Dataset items
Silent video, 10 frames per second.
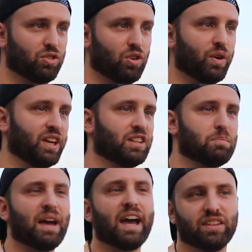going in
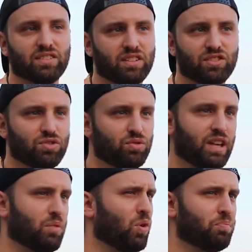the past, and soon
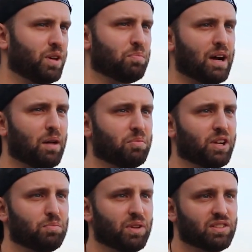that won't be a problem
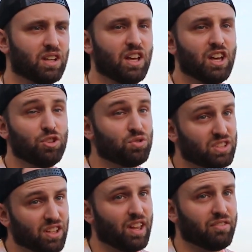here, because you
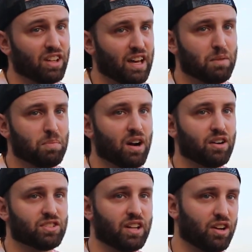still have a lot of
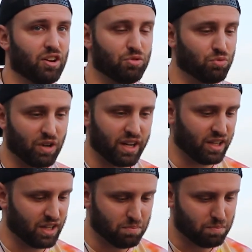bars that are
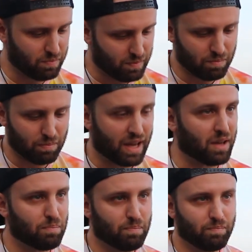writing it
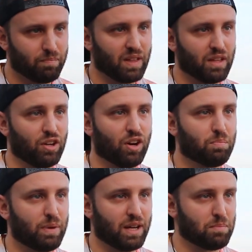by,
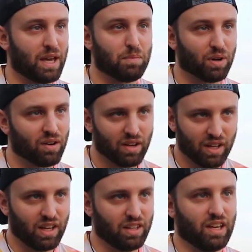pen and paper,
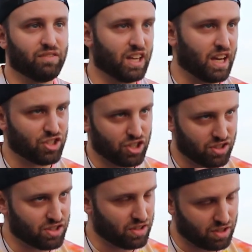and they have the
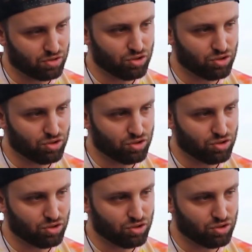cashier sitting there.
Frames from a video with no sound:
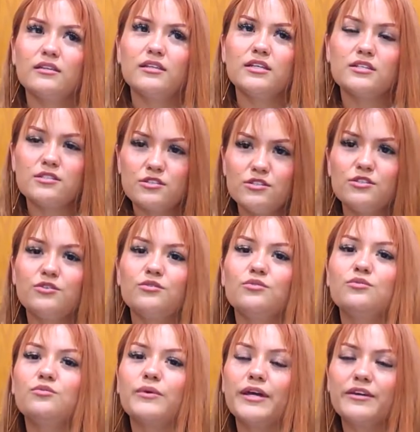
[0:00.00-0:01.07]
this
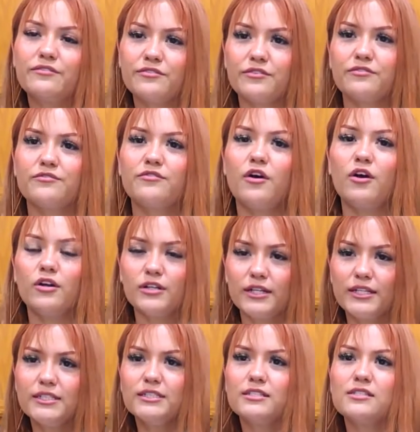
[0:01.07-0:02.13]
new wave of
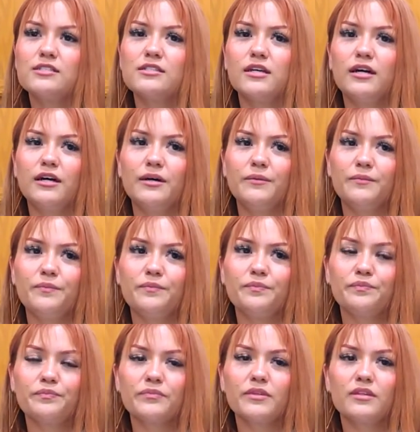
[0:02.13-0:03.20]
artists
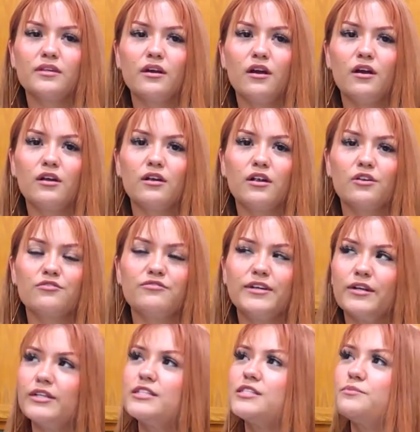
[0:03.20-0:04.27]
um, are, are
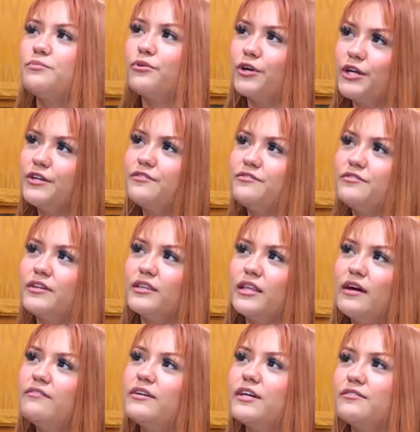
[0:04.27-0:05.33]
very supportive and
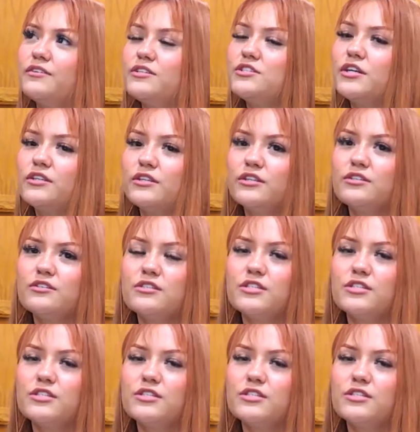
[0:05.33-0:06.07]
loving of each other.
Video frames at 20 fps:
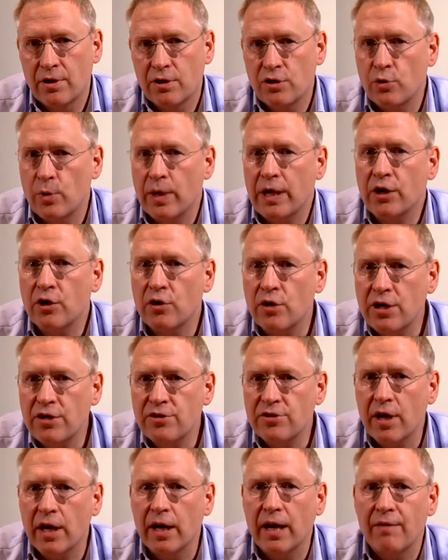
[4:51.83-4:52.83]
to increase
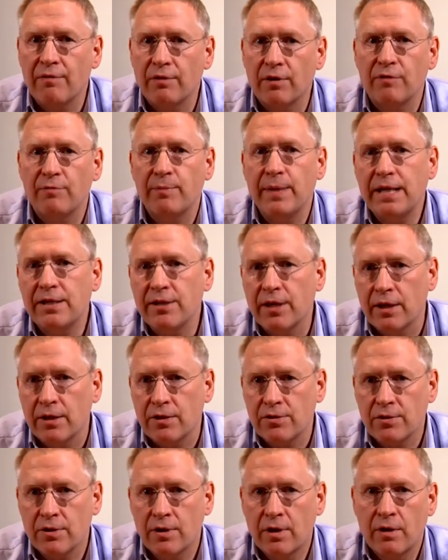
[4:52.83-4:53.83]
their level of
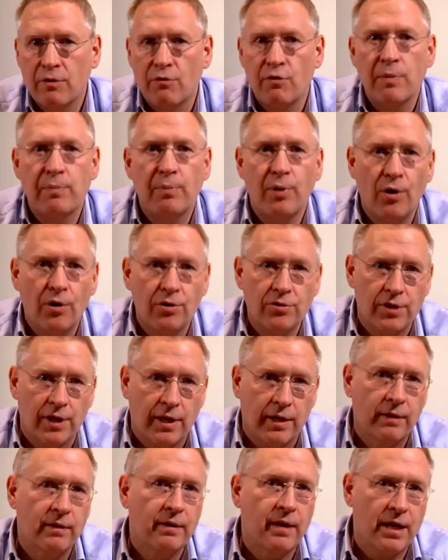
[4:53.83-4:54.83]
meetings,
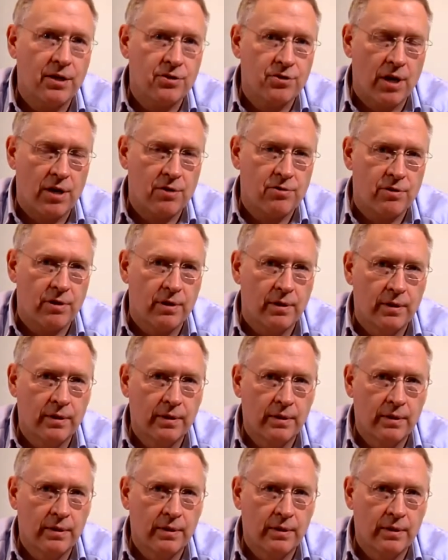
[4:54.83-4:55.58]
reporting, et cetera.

Exercise objective: In the answer, the entries must appear exactly as above, without the images.

Problem solution:
Silent video, 10 frames per second.
going in
the past, and soon
that won't be a problem
here, because you
still have a lot of
bars that are
writing it
by,
pen and paper,
and they have the
cashier sitting there.
Frames from a video with no sound:
[0:00.00-0:01.07]
this
[0:01.07-0:02.13]
new wave of
[0:02.13-0:03.20]
artists
[0:03.20-0:04.27]
um, are, are
[0:04.27-0:05.33]
very supportive and
[0:05.33-0:06.07]
loving of each other.
Video frames at 20 fps:
[4:51.83-4:52.83]
to increase
[4:52.83-4:53.83]
their level of
[4:53.83-4:54.83]
meetings,
[4:54.83-4:55.58]
reporting, et cetera.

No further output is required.